* _Task directions_: Write the entries below out again exactly, but skip the pictures.

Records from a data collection
···

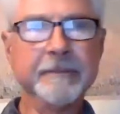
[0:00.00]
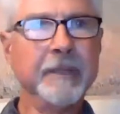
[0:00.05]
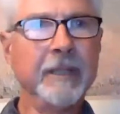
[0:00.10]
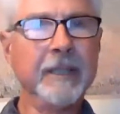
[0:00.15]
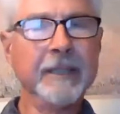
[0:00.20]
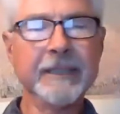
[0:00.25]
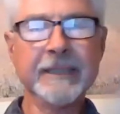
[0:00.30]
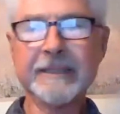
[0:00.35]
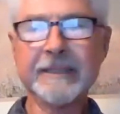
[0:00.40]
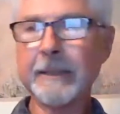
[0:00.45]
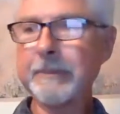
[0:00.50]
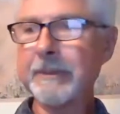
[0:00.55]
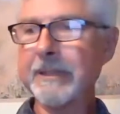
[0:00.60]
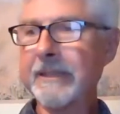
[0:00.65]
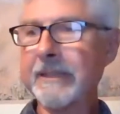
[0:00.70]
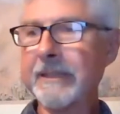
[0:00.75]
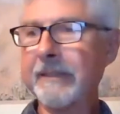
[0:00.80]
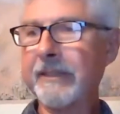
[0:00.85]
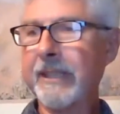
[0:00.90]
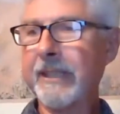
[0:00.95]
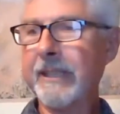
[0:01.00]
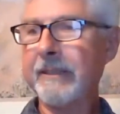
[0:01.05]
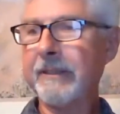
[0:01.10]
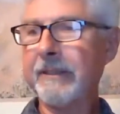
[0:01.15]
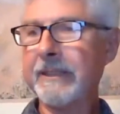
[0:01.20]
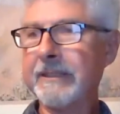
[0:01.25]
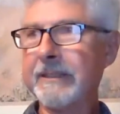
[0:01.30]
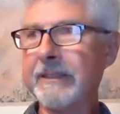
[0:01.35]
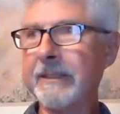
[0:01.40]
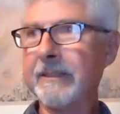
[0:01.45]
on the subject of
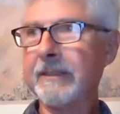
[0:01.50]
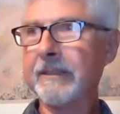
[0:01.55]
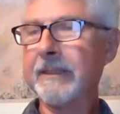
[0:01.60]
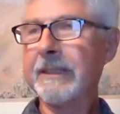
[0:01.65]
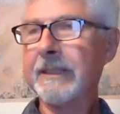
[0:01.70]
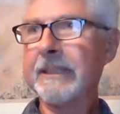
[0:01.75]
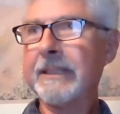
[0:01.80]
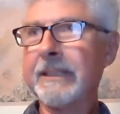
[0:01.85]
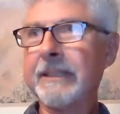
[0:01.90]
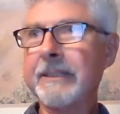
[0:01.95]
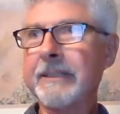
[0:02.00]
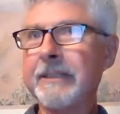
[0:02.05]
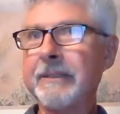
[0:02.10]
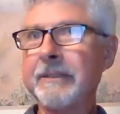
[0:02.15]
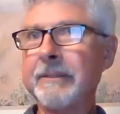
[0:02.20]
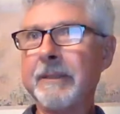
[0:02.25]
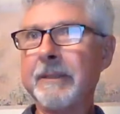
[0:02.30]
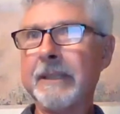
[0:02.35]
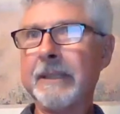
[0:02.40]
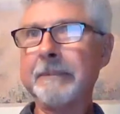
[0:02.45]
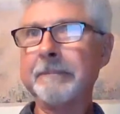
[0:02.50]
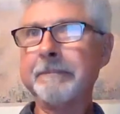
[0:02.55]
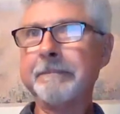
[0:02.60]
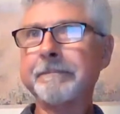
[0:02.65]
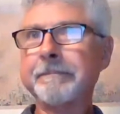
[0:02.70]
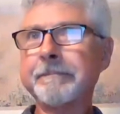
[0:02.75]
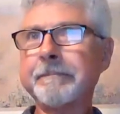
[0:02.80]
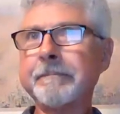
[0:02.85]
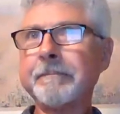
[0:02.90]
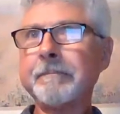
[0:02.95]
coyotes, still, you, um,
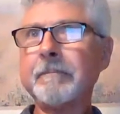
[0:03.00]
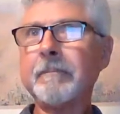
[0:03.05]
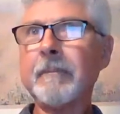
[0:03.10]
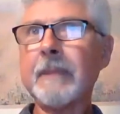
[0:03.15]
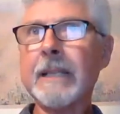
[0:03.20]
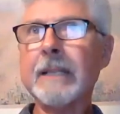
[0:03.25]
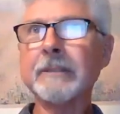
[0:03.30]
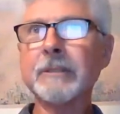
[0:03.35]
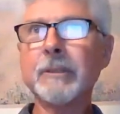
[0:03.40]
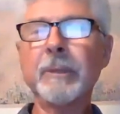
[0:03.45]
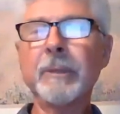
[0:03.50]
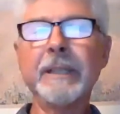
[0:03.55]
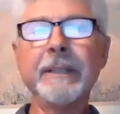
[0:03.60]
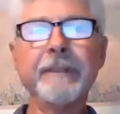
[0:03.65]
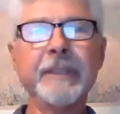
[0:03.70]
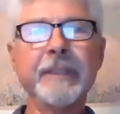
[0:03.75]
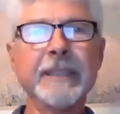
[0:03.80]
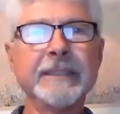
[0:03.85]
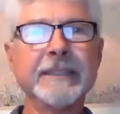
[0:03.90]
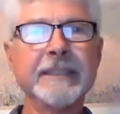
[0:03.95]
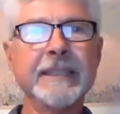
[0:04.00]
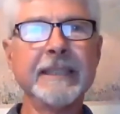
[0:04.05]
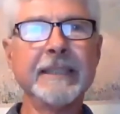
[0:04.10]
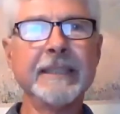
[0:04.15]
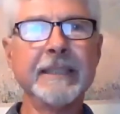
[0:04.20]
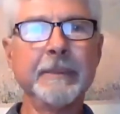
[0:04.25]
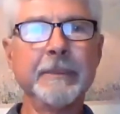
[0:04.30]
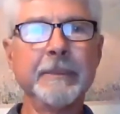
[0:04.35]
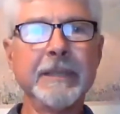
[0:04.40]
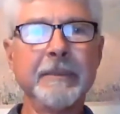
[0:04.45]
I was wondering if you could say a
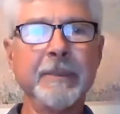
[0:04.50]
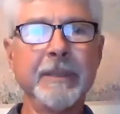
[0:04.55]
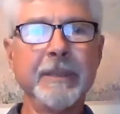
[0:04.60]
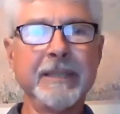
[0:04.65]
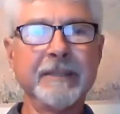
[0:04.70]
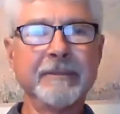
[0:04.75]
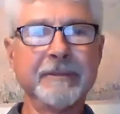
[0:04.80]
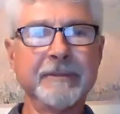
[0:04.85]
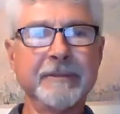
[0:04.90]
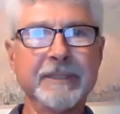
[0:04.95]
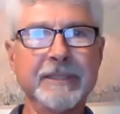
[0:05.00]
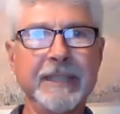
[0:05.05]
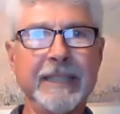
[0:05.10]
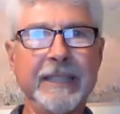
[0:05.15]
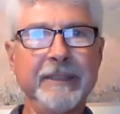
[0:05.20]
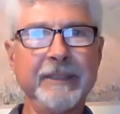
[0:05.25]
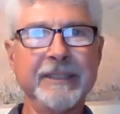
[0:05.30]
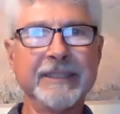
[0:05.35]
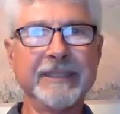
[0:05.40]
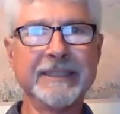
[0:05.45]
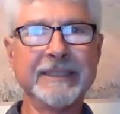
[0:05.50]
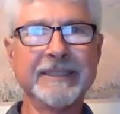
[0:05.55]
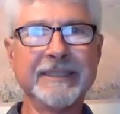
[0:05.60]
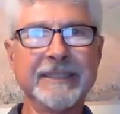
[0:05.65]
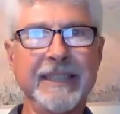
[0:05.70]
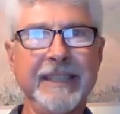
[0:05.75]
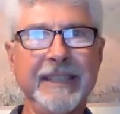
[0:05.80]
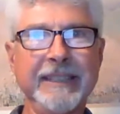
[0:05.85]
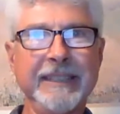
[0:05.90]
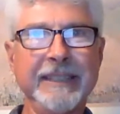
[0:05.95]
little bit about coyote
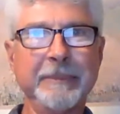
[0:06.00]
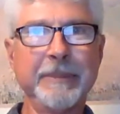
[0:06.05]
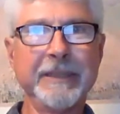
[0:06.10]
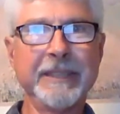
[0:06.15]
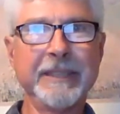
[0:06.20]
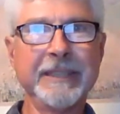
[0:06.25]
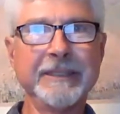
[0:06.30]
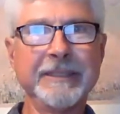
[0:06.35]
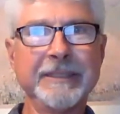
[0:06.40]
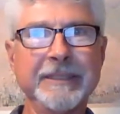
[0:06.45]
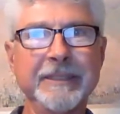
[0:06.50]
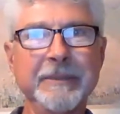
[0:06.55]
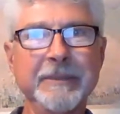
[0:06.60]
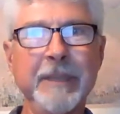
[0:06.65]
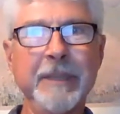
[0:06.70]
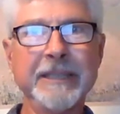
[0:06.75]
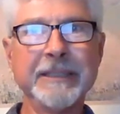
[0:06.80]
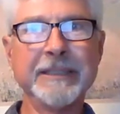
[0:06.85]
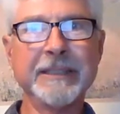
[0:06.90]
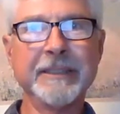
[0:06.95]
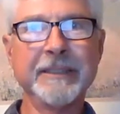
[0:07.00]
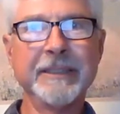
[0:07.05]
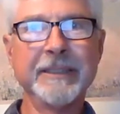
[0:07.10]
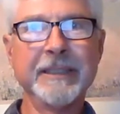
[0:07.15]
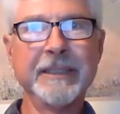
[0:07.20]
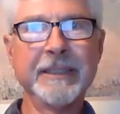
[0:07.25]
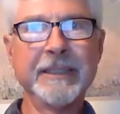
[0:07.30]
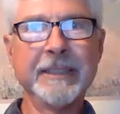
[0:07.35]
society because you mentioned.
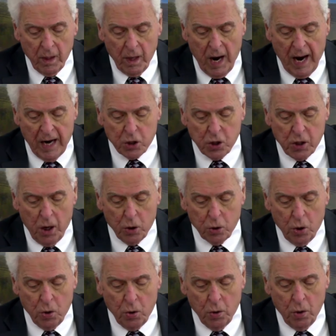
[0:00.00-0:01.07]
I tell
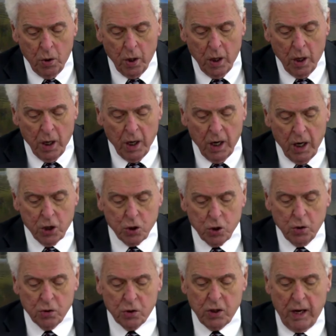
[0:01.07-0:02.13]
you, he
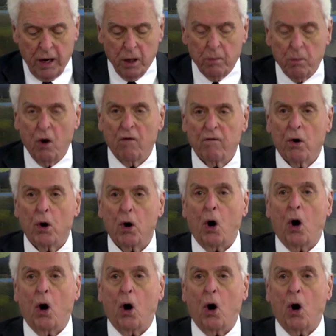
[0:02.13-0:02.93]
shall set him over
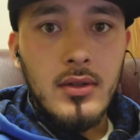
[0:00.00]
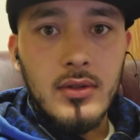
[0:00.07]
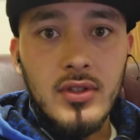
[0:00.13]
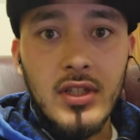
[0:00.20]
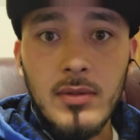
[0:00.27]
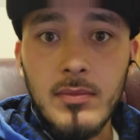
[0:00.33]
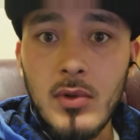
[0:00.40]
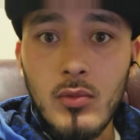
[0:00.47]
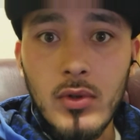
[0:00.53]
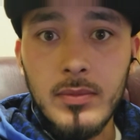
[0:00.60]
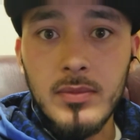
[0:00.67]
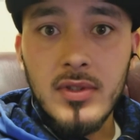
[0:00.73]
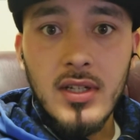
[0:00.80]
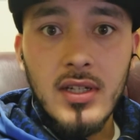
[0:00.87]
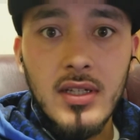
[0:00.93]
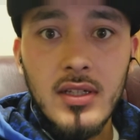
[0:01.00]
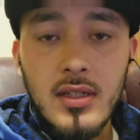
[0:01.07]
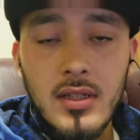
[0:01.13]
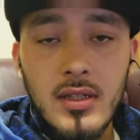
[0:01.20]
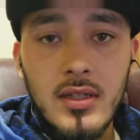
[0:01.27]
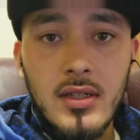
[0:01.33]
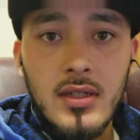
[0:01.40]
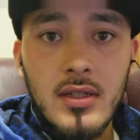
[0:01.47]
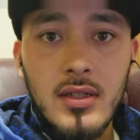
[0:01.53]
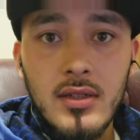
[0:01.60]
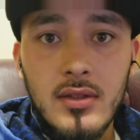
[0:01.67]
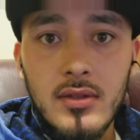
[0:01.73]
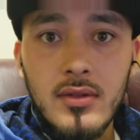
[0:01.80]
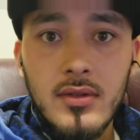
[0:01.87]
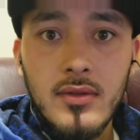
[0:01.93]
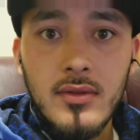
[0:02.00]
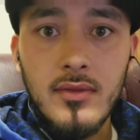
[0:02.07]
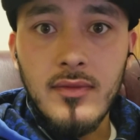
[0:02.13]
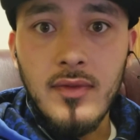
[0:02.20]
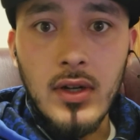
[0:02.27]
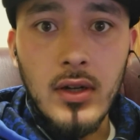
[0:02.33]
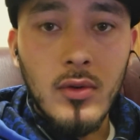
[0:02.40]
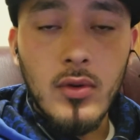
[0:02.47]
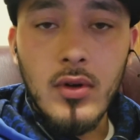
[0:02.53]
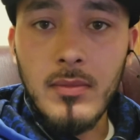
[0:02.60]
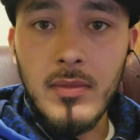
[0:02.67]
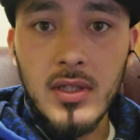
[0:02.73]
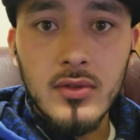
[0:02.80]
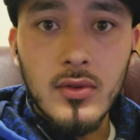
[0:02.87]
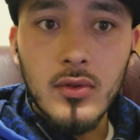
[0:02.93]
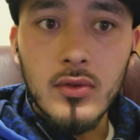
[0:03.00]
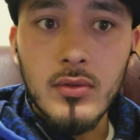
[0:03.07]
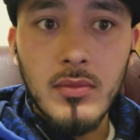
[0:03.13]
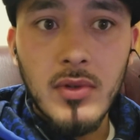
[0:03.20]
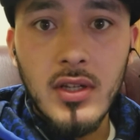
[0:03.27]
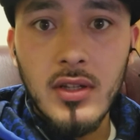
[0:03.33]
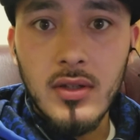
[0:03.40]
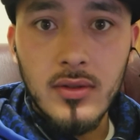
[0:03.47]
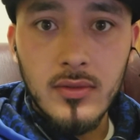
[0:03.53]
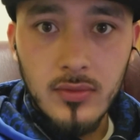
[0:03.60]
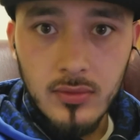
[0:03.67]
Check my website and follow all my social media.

···

* _Response below_:
[0:00.00]
[0:00.05]
[0:00.10]
[0:00.15]
[0:00.20]
[0:00.25]
[0:00.30]
[0:00.35]
[0:00.40]
[0:00.45]
[0:00.50]
[0:00.55]
[0:00.60]
[0:00.65]
[0:00.70]
[0:00.75]
[0:00.80]
[0:00.85]
[0:00.90]
[0:00.95]
[0:01.00]
[0:01.05]
[0:01.10]
[0:01.15]
[0:01.20]
[0:01.25]
[0:01.30]
[0:01.35]
[0:01.40]
[0:01.45]
on the subject of
[0:01.50]
[0:01.55]
[0:01.60]
[0:01.65]
[0:01.70]
[0:01.75]
[0:01.80]
[0:01.85]
[0:01.90]
[0:01.95]
[0:02.00]
[0:02.05]
[0:02.10]
[0:02.15]
[0:02.20]
[0:02.25]
[0:02.30]
[0:02.35]
[0:02.40]
[0:02.45]
[0:02.50]
[0:02.55]
[0:02.60]
[0:02.65]
[0:02.70]
[0:02.75]
[0:02.80]
[0:02.85]
[0:02.90]
[0:02.95]
coyotes, still, you, um,
[0:03.00]
[0:03.05]
[0:03.10]
[0:03.15]
[0:03.20]
[0:03.25]
[0:03.30]
[0:03.35]
[0:03.40]
[0:03.45]
[0:03.50]
[0:03.55]
[0:03.60]
[0:03.65]
[0:03.70]
[0:03.75]
[0:03.80]
[0:03.85]
[0:03.90]
[0:03.95]
[0:04.00]
[0:04.05]
[0:04.10]
[0:04.15]
[0:04.20]
[0:04.25]
[0:04.30]
[0:04.35]
[0:04.40]
[0:04.45]
I was wondering if you could say a
[0:04.50]
[0:04.55]
[0:04.60]
[0:04.65]
[0:04.70]
[0:04.75]
[0:04.80]
[0:04.85]
[0:04.90]
[0:04.95]
[0:05.00]
[0:05.05]
[0:05.10]
[0:05.15]
[0:05.20]
[0:05.25]
[0:05.30]
[0:05.35]
[0:05.40]
[0:05.45]
[0:05.50]
[0:05.55]
[0:05.60]
[0:05.65]
[0:05.70]
[0:05.75]
[0:05.80]
[0:05.85]
[0:05.90]
[0:05.95]
little bit about coyote
[0:06.00]
[0:06.05]
[0:06.10]
[0:06.15]
[0:06.20]
[0:06.25]
[0:06.30]
[0:06.35]
[0:06.40]
[0:06.45]
[0:06.50]
[0:06.55]
[0:06.60]
[0:06.65]
[0:06.70]
[0:06.75]
[0:06.80]
[0:06.85]
[0:06.90]
[0:06.95]
[0:07.00]
[0:07.05]
[0:07.10]
[0:07.15]
[0:07.20]
[0:07.25]
[0:07.30]
[0:07.35]
society because you mentioned.
[0:00.00-0:01.07]
I tell
[0:01.07-0:02.13]
you, he
[0:02.13-0:02.93]
shall set him over
[0:00.00]
[0:00.07]
[0:00.13]
[0:00.20]
[0:00.27]
[0:00.33]
[0:00.40]
[0:00.47]
[0:00.53]
[0:00.60]
[0:00.67]
[0:00.73]
[0:00.80]
[0:00.87]
[0:00.93]
[0:01.00]
[0:01.07]
[0:01.13]
[0:01.20]
[0:01.27]
[0:01.33]
[0:01.40]
[0:01.47]
[0:01.53]
[0:01.60]
[0:01.67]
[0:01.73]
[0:01.80]
[0:01.87]
[0:01.93]
[0:02.00]
[0:02.07]
[0:02.13]
[0:02.20]
[0:02.27]
[0:02.33]
[0:02.40]
[0:02.47]
[0:02.53]
[0:02.60]
[0:02.67]
[0:02.73]
[0:02.80]
[0:02.87]
[0:02.93]
[0:03.00]
[0:03.07]
[0:03.13]
[0:03.20]
[0:03.27]
[0:03.33]
[0:03.40]
[0:03.47]
[0:03.53]
[0:03.60]
[0:03.67]
Check my website and follow all my social media.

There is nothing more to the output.